[[ STORED DATA open ]]

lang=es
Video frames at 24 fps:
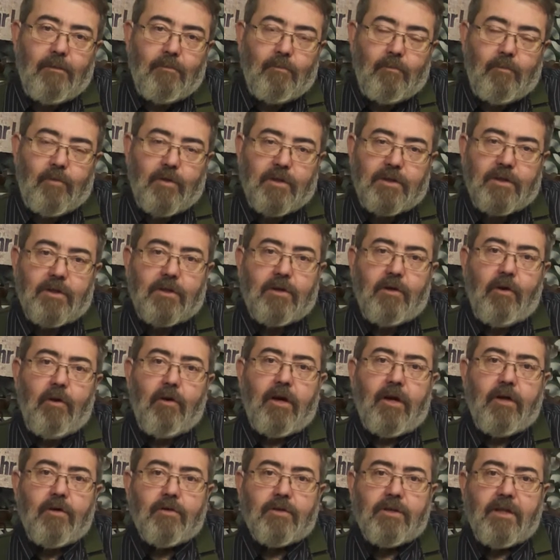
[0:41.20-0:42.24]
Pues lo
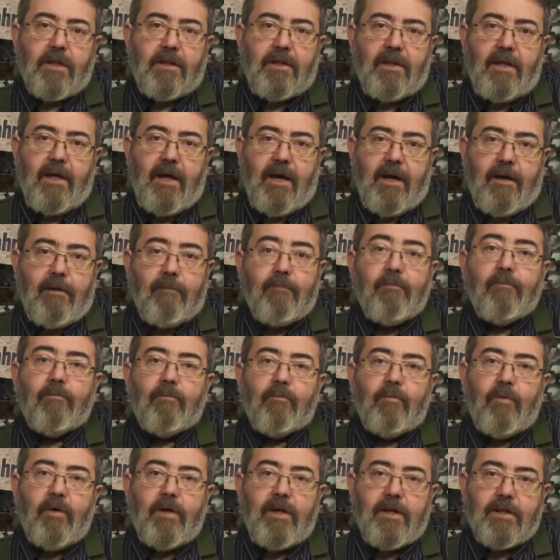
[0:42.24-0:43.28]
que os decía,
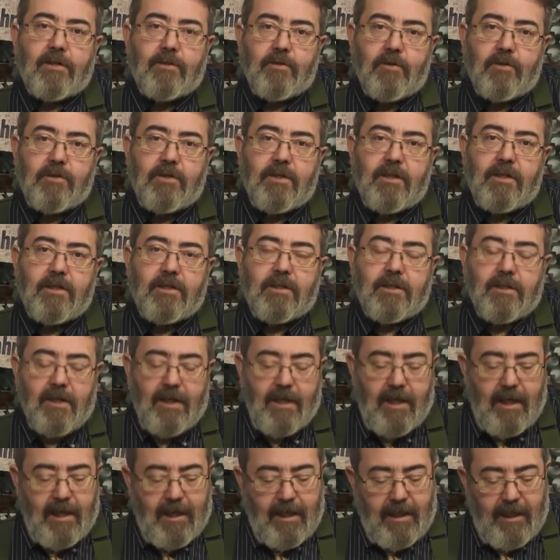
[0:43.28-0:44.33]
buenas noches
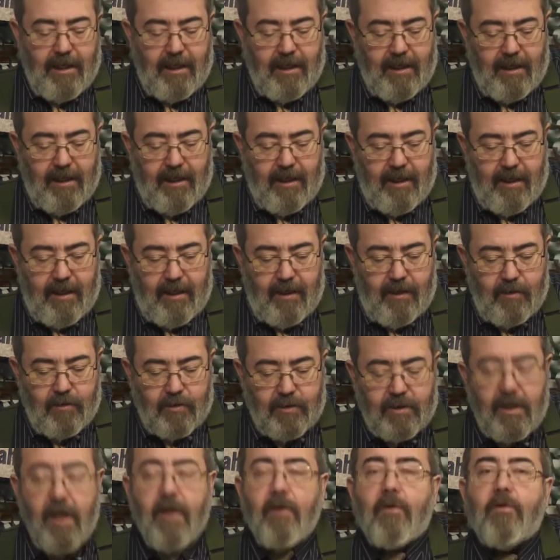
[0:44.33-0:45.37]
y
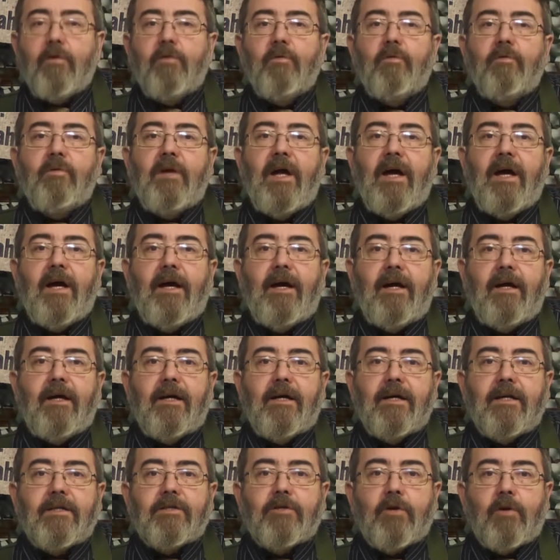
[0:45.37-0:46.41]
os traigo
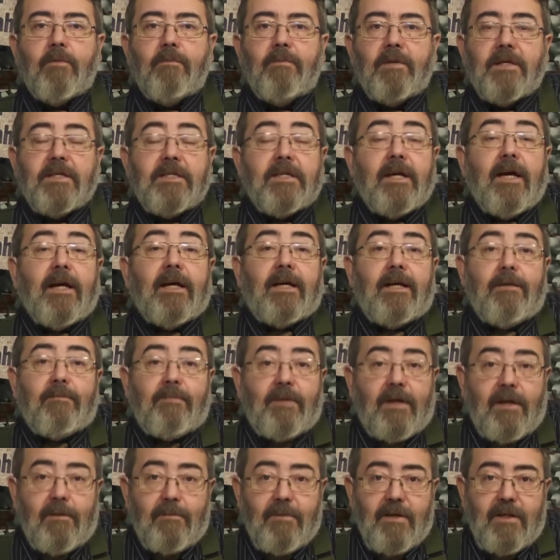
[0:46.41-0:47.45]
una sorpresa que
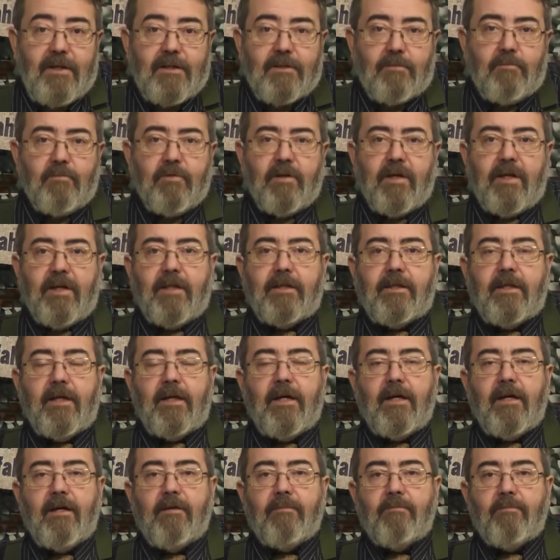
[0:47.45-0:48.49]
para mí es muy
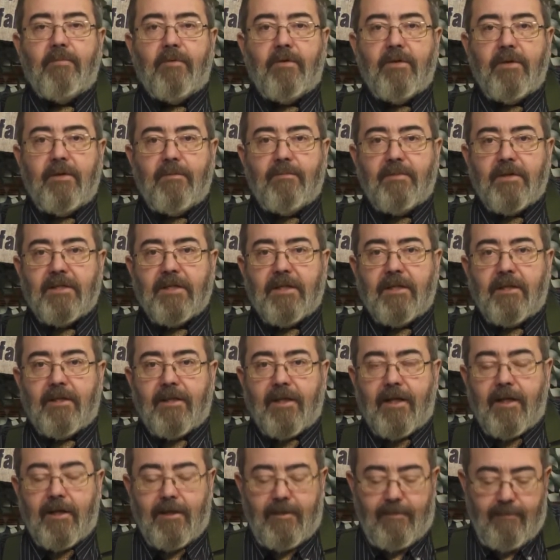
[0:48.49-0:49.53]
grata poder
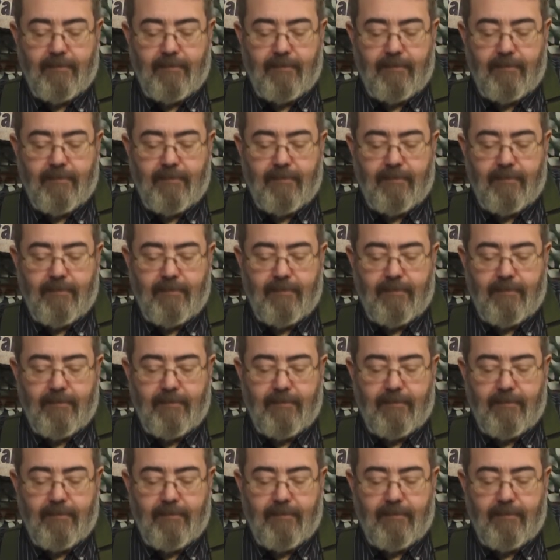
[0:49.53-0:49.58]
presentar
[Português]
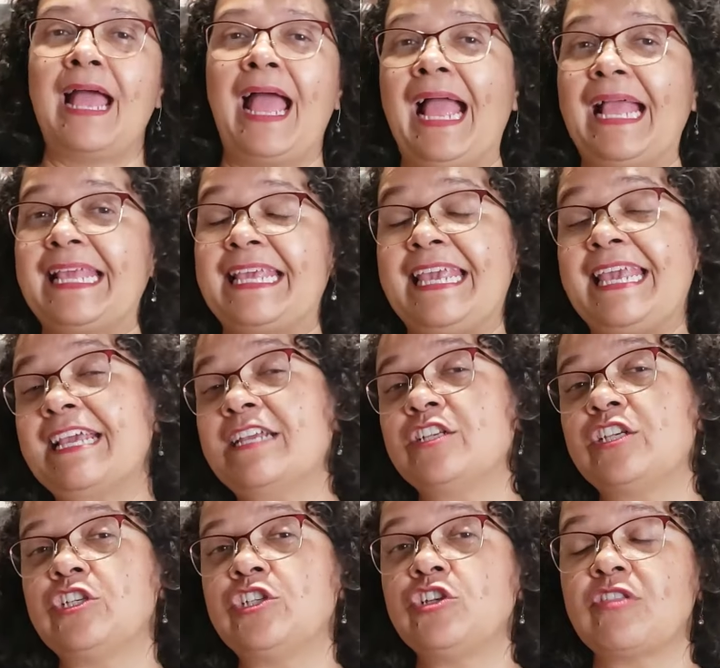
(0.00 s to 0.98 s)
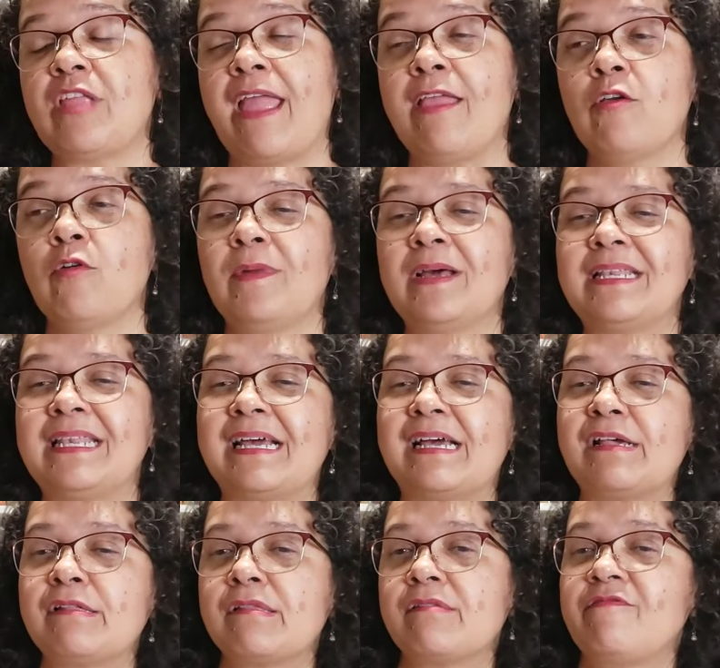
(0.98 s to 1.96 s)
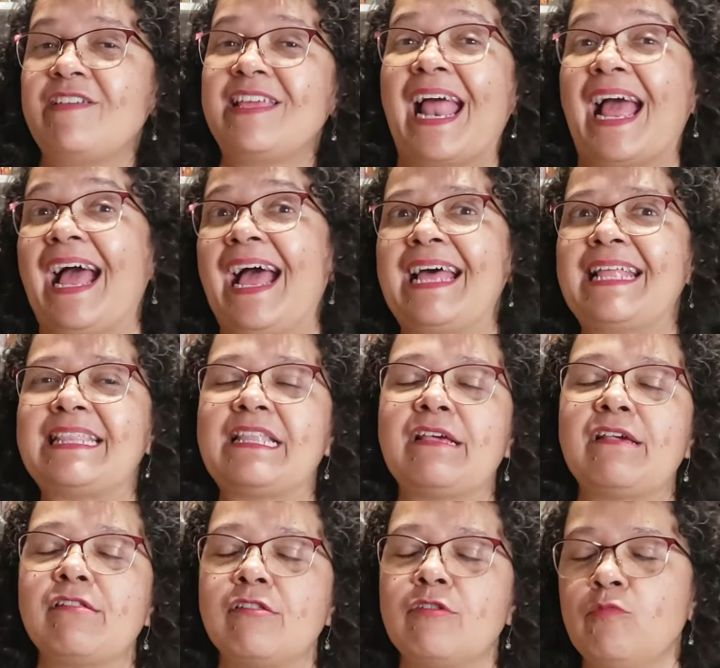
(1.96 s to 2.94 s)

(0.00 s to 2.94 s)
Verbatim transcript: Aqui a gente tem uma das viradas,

[[ STORED DATA closed ]]
[[ STORED DATA open ]]

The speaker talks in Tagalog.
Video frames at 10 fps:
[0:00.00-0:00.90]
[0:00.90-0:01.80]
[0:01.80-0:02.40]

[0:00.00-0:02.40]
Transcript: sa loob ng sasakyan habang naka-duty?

[[ STORED DATA closed ]]

WORK ITEM -
Once the line with "(0.98 s to 1.96 s)" is found in the data above, reproduce it and each line after it exactly, through the line with "Verbatim transcript: Aqui". Omit the pictures.

FINISHED TASK -
(0.98 s to 1.96 s)
(1.96 s to 2.94 s)

(0.00 s to 2.94 s)
Verbatim transcript: Aqui a gente tem uma das viradas,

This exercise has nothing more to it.